Abstract: Structural assessment of biomolecular complexes is vital for translating molecular models into functional insights, shaping our understanding of biology and aiding drug discovery. However, current structure-based scoring functions often lack generalizability across diverse biomolecular systems. We present BioScore, a foundational scoring function that addresses key challenges -- data sparsity, cross-system representation, and task compatibility -- through a dual-scale geometric graph learning framework with tailored modules for structure assessment and affinity prediction. BioScore supports a wide range of tasks, including affinity prediction, conformation ranking, and structure-based virtual screening. Evaluated on 16 benchmarks spanning proteins, nucleic acids, small molecules, and carbohydrates, BioScore consistently outperforms or matches 70 traditional and deep learning methods.

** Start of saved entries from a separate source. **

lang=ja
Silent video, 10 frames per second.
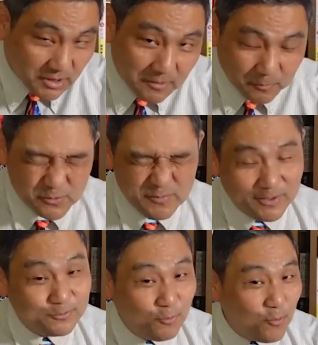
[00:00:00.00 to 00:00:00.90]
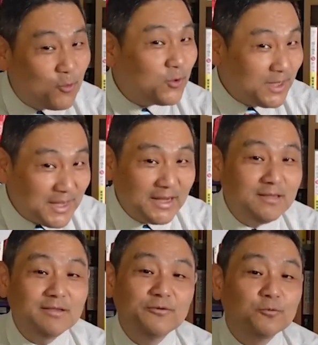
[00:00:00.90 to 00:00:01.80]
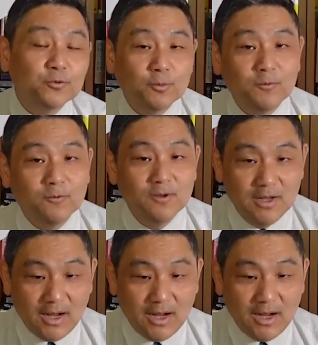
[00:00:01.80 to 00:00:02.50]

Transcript: たらうまく起こらないっていうことも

Our newly proposed PPI Benchmark further enables comprehensive evaluation of protein-protein complex scoring. BioScore demonstrates broad applicability: (1) pretraining on mixed-structure data boosts protein-protein affinity prediction by up to 40% and antigen-antibody binding correlation by over 90%; (2) cross-system generalizability enables zero- and few-shot prediction with up to 71% correlation gain; and (3) its unified representation captures chemically challenging systems such as cyclic peptides, improving affinity prediction by over 60%. BioScore establishes a robust and generalizable framework for structural assessment across complex biomolecular landscapes.